Using a technique called Lucky imaging with the Gemini North telescope on Hawaii’s Maunakea, scientists obtained some of the highest resolution images of Jupiter ever. When combined with the Hubble and Juno observations, the images show lightning strikes, and some of the largest storm systems that create them, are formed in and around large convective cells over deep clouds of water ice and liquid. 

These images also reveal that the dark spots on the great red spot are gaps in the cloud cover and not due to cloud color variations.

Michael Wong of UC Berkeley said, “The Gemini data were critical because they allowed us to probe deeply into Jupiter‘s clouds on a regular schedule.
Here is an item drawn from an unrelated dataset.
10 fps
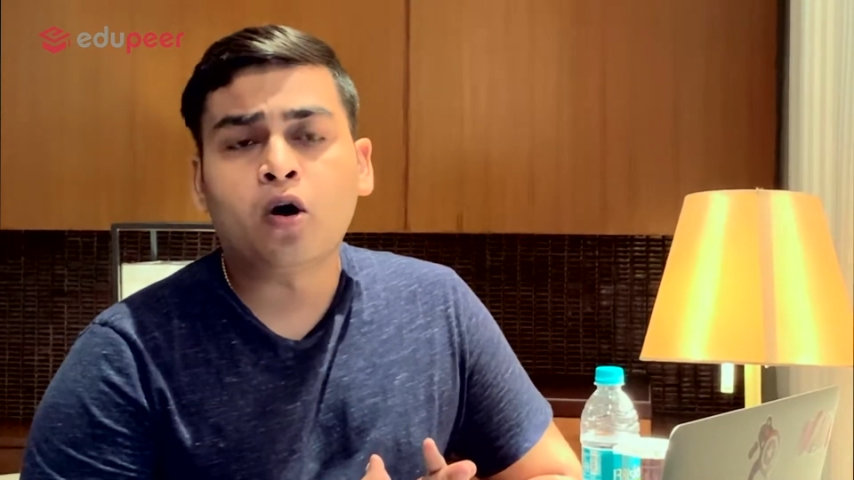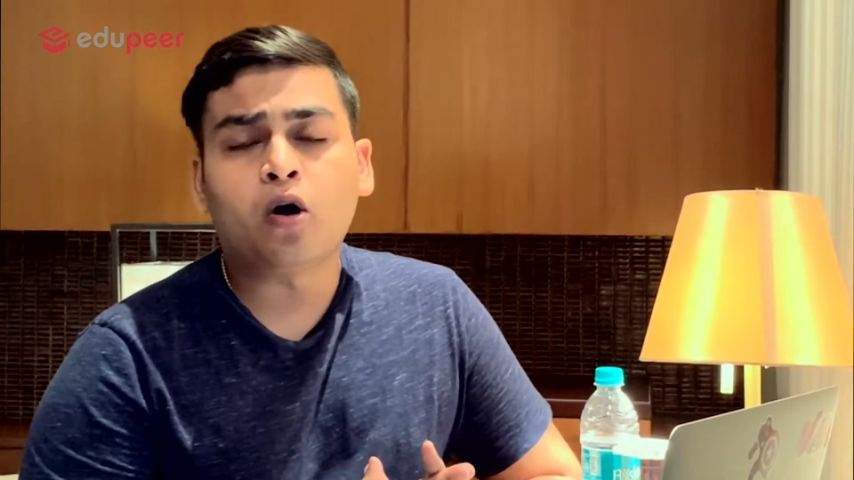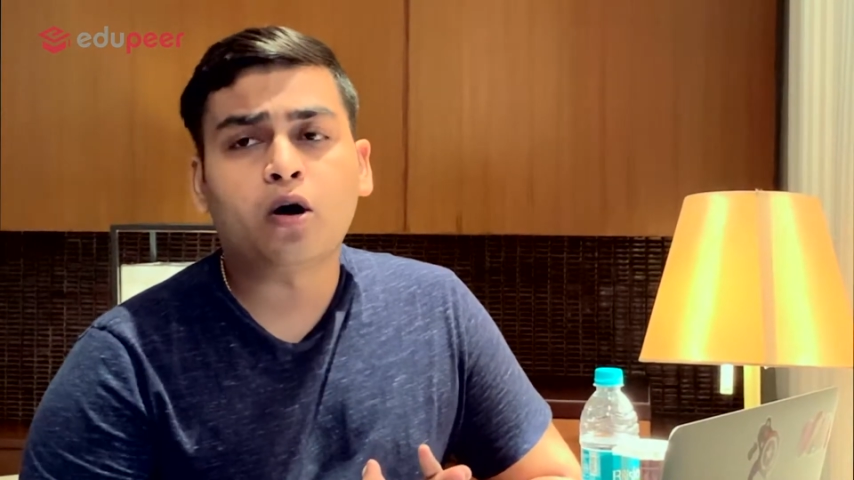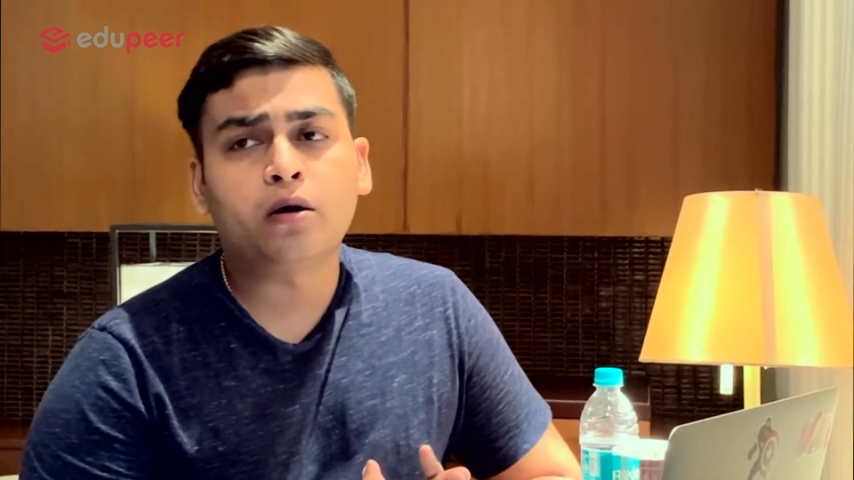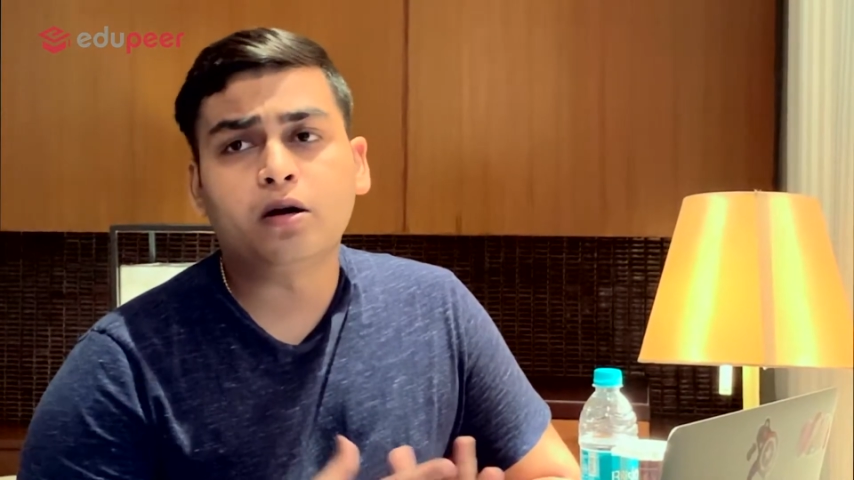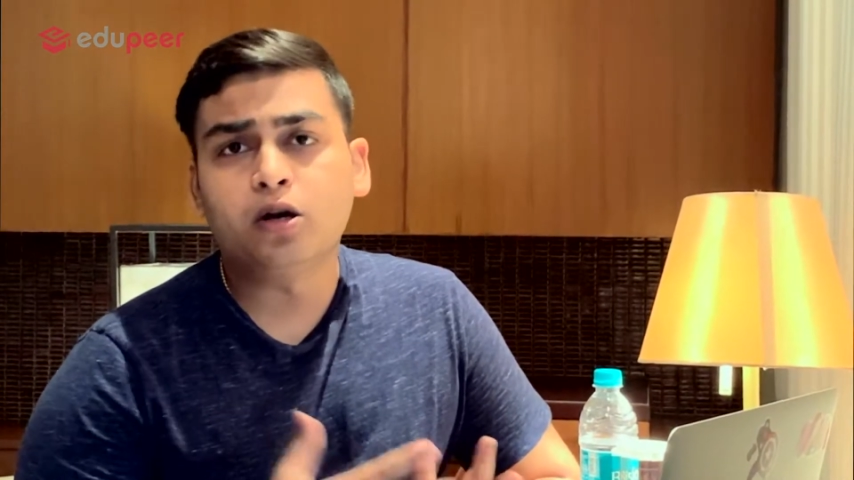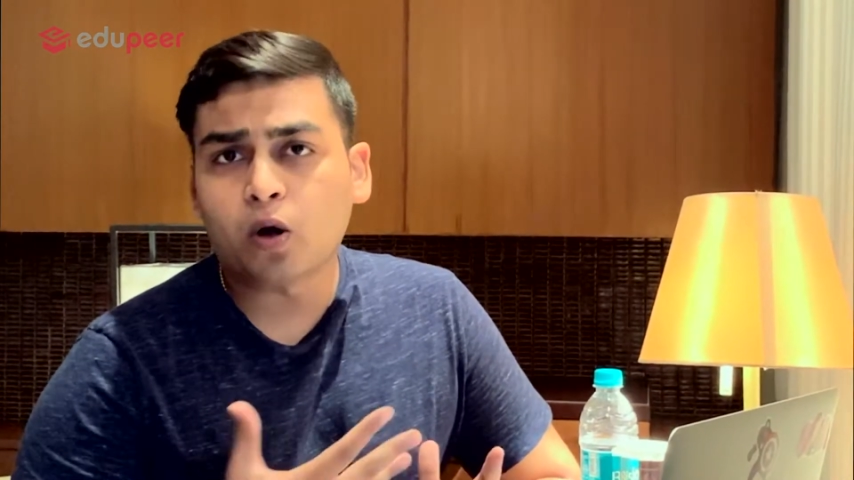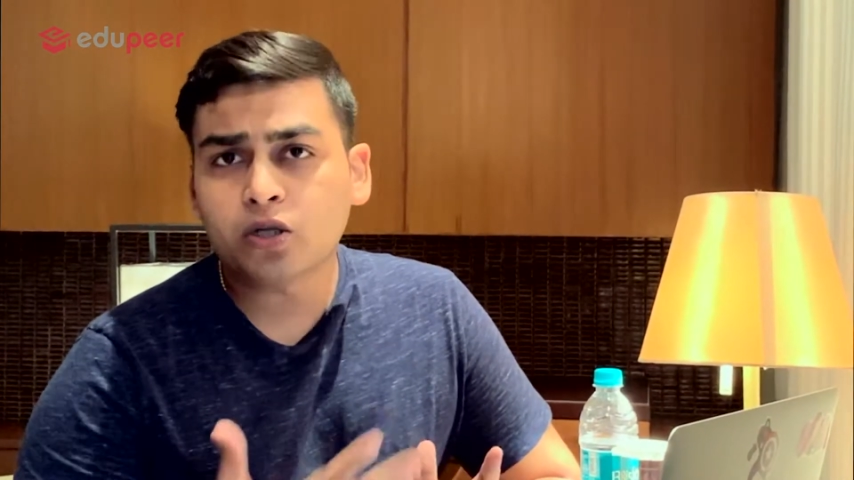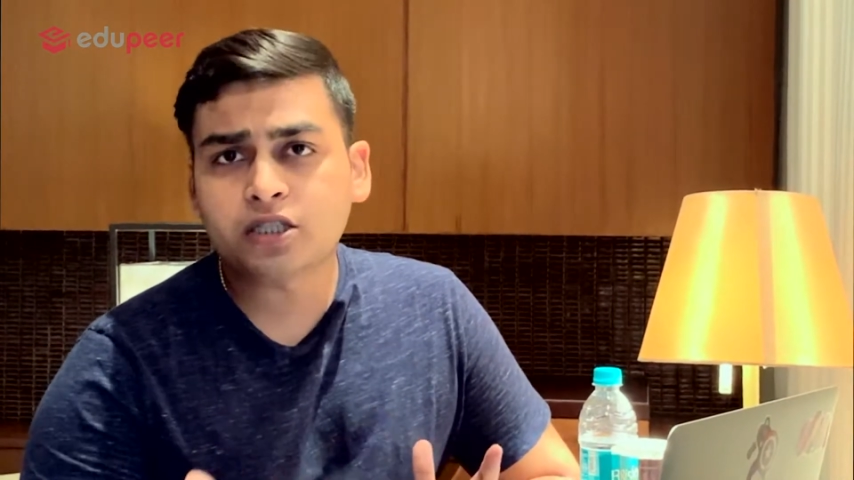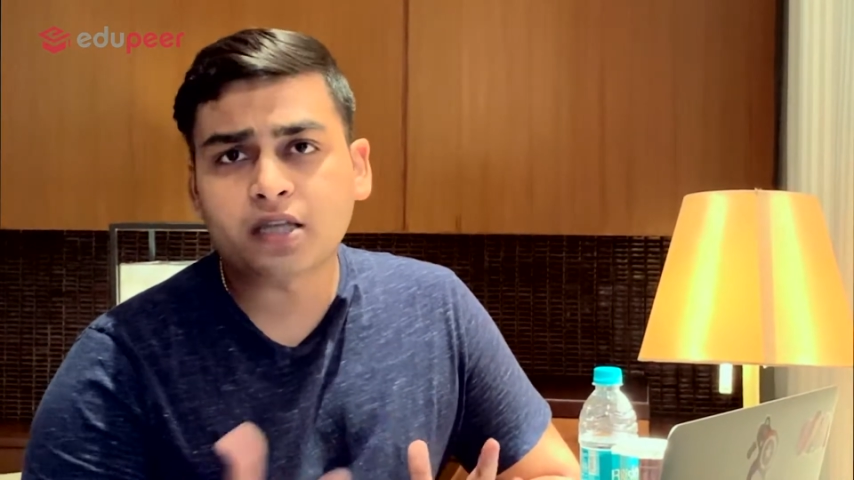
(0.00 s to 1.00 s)
or
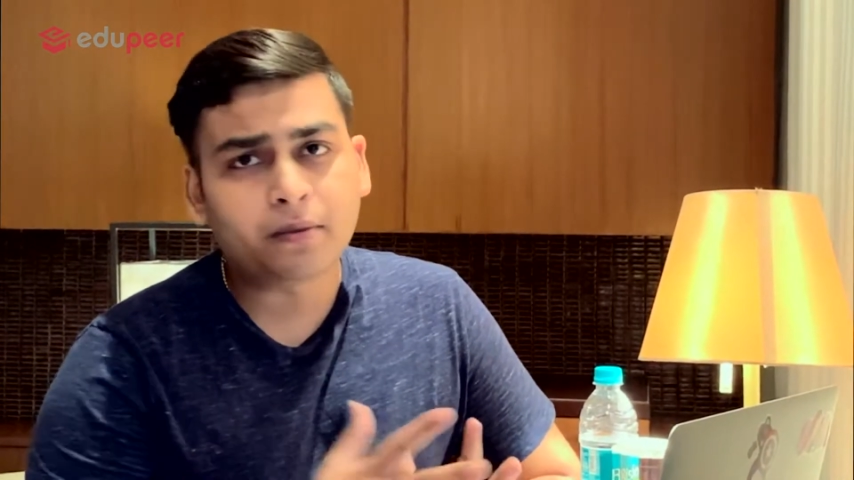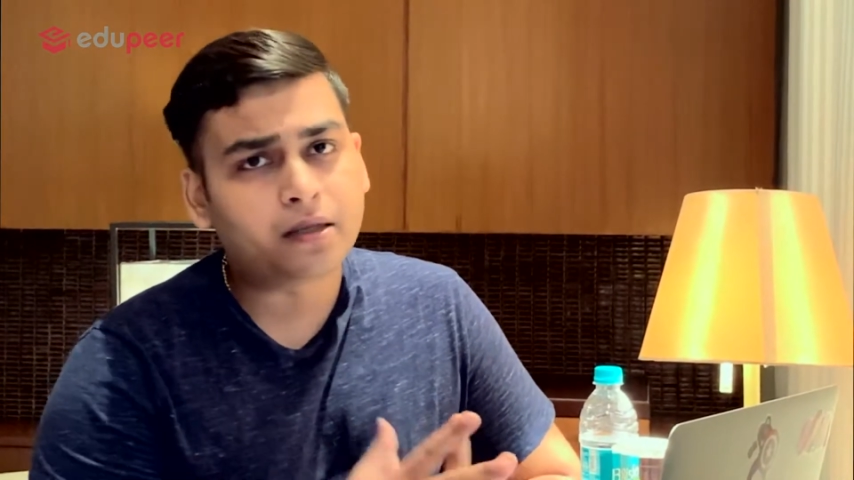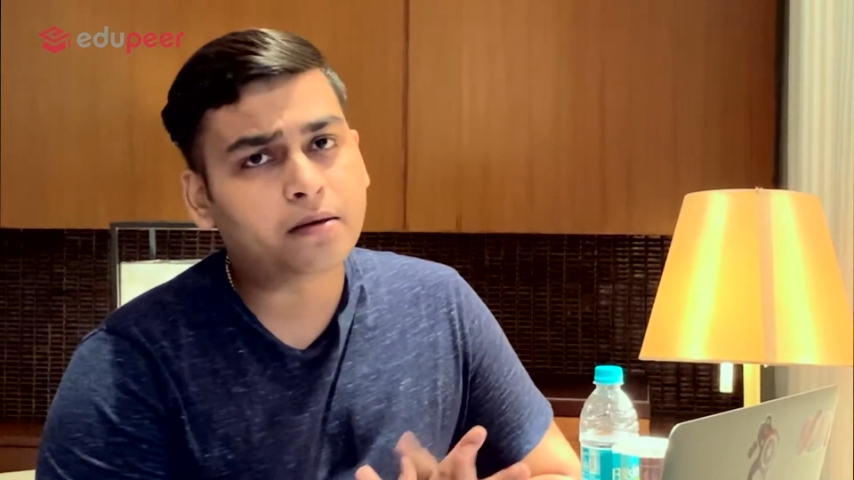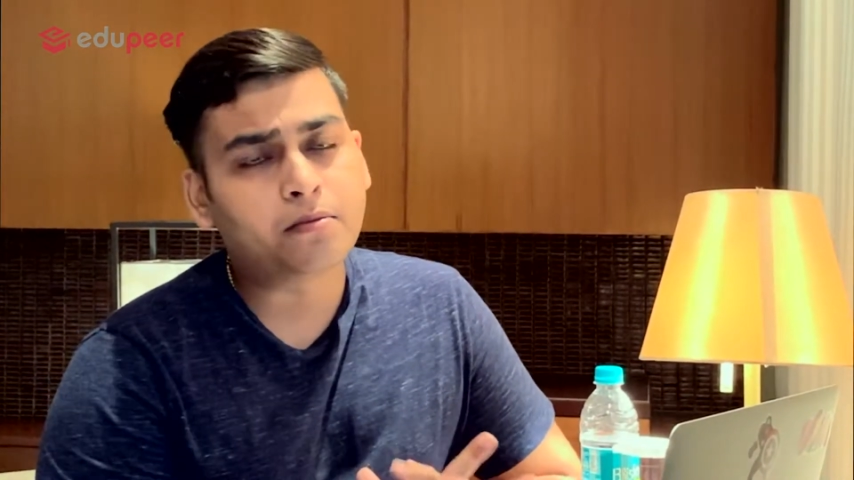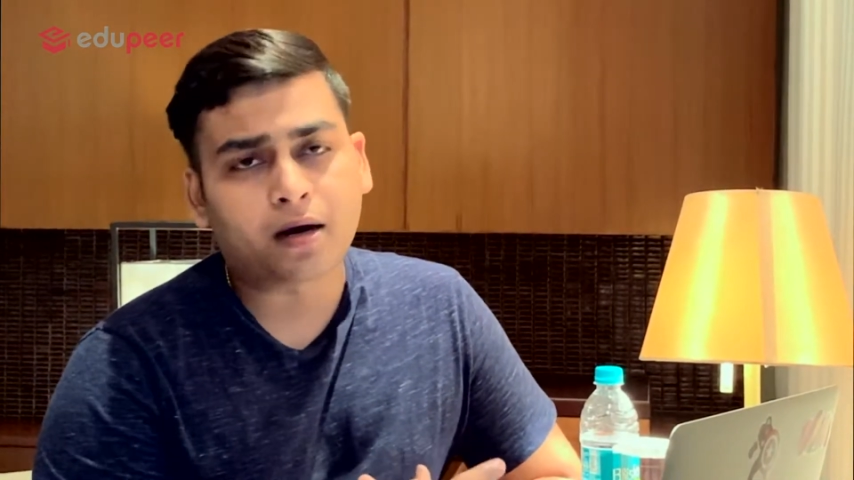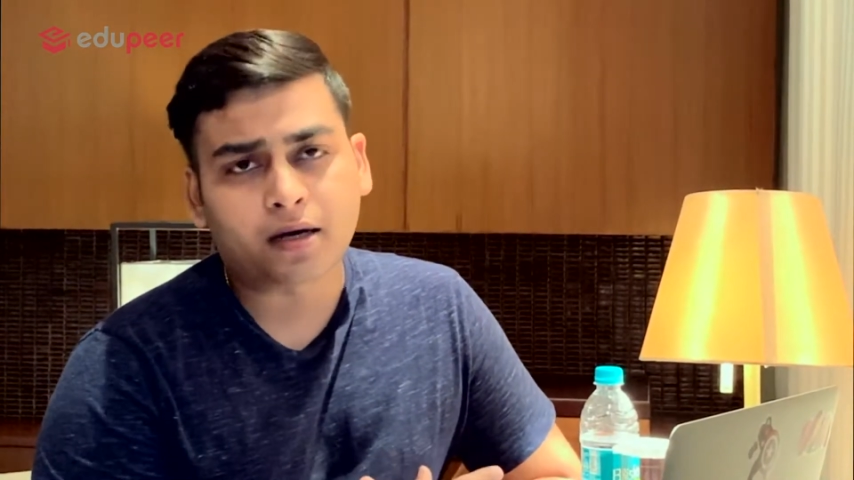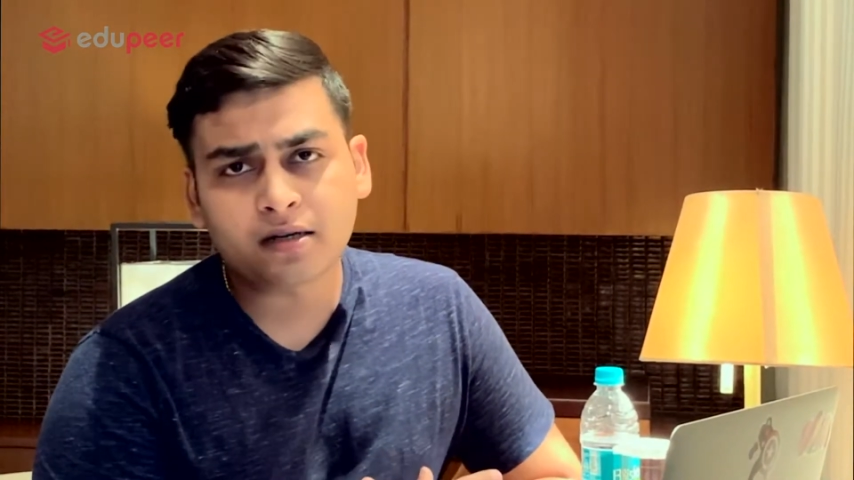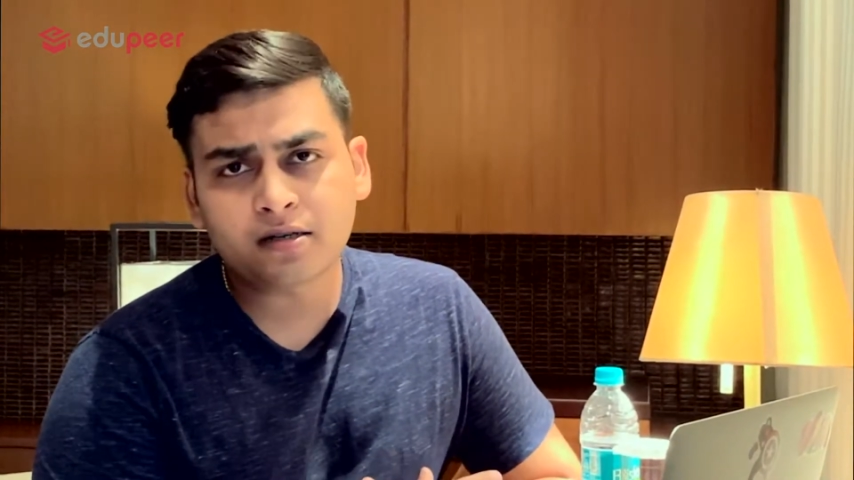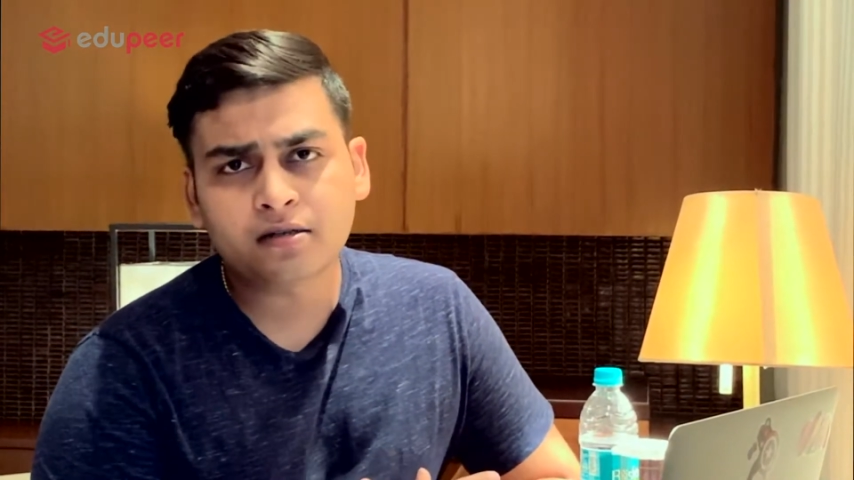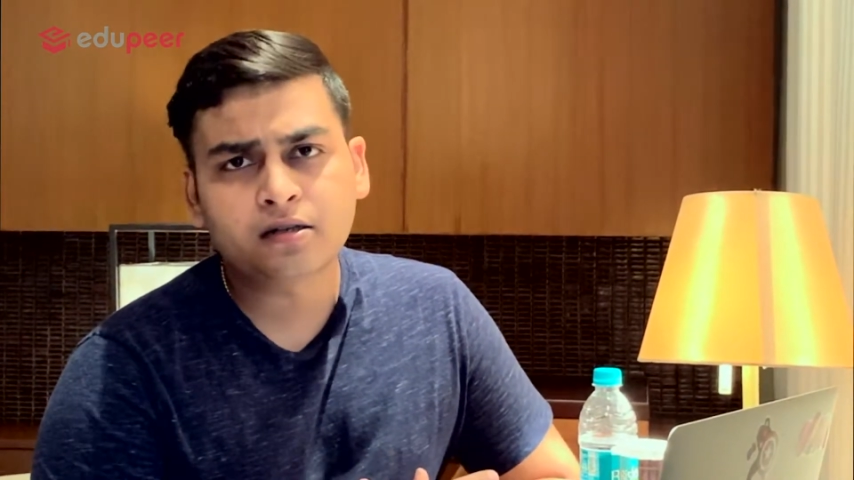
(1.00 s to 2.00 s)
launch them in the market.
We used a potent technique called lucky imaging. With lucky imaging, a large number of very short exposure images are obtained, and only the sharpest images, when the Earth‘s atmosphere is briefly stable, are used. The result, in this case, is some of the sharpest infrared images of Jupiter ever obtained from the ground. These images rival the view from space.”

Three years of imaging observations using the international Gemini Observatory, a program of NSF’s NOIRLab, have probed deep into Jupiter’s cloud tops. 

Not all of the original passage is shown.